* [Task statement]:
Print exactly the lines that run from the one containing "(4.00 s to 4.50 s)" to the final line of the data, both included, and print none of the pictures.

━━ Dataset content ━━

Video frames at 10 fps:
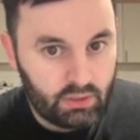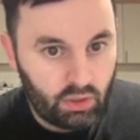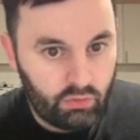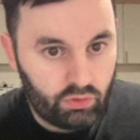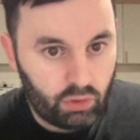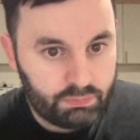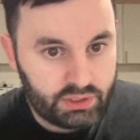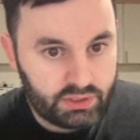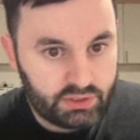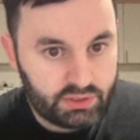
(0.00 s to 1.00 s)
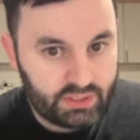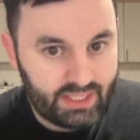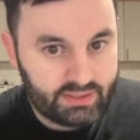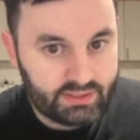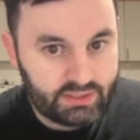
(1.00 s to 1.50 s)
Other options
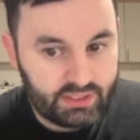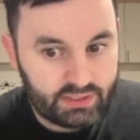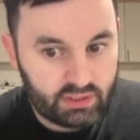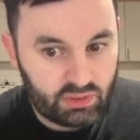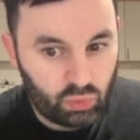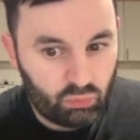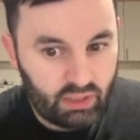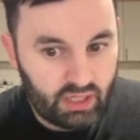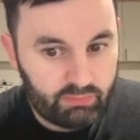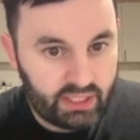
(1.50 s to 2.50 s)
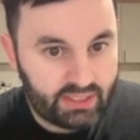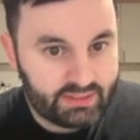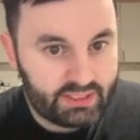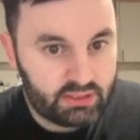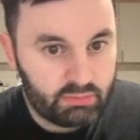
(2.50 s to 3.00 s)
in season. I don't really have many in
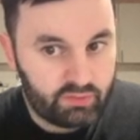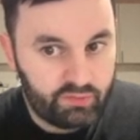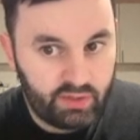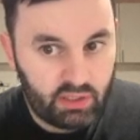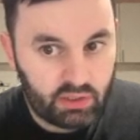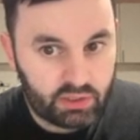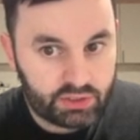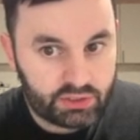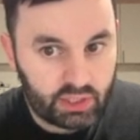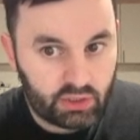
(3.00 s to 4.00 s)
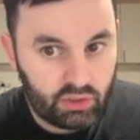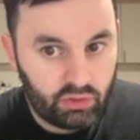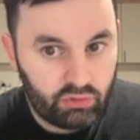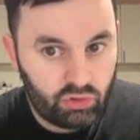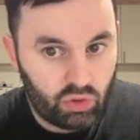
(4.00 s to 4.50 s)
season midfielders. I
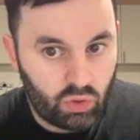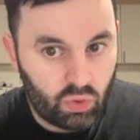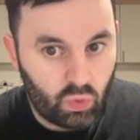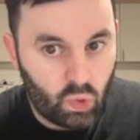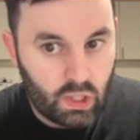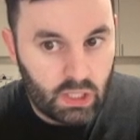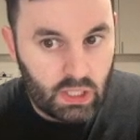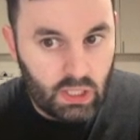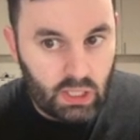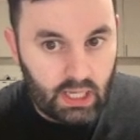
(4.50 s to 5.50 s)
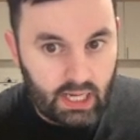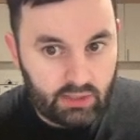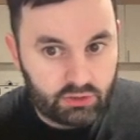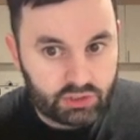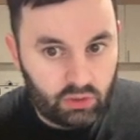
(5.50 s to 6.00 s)
could go
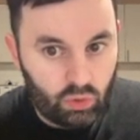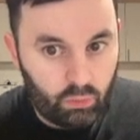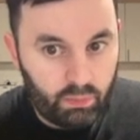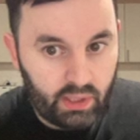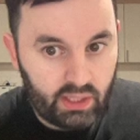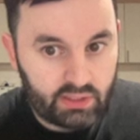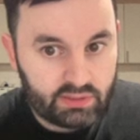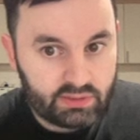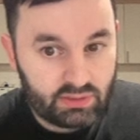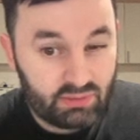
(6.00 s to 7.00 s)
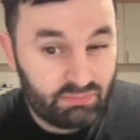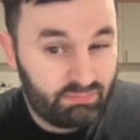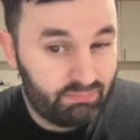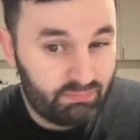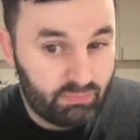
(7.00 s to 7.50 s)
Anderson Lopez,
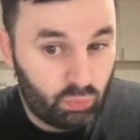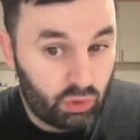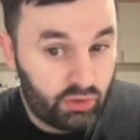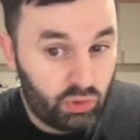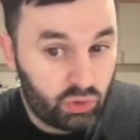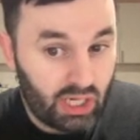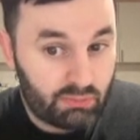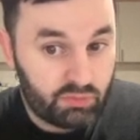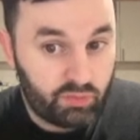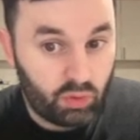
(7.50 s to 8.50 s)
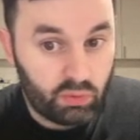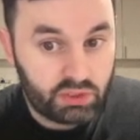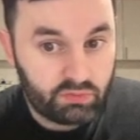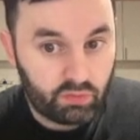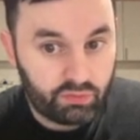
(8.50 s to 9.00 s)
one of the Yokohama forwards.
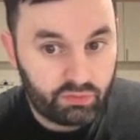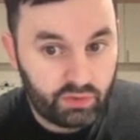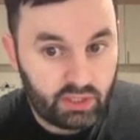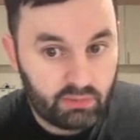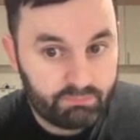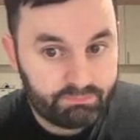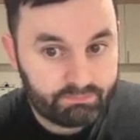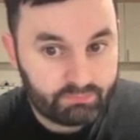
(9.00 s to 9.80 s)
I've got 3 of them.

━━━

* [Exercise answer]:
(4.00 s to 4.50 s)
season midfielders. I
(4.50 s to 5.50 s)
(5.50 s to 6.00 s)
could go
(6.00 s to 7.00 s)
(7.00 s to 7.50 s)
Anderson Lopez,
(7.50 s to 8.50 s)
(8.50 s to 9.00 s)
one of the Yokohama forwards.
(9.00 s to 9.80 s)
I've got 3 of them.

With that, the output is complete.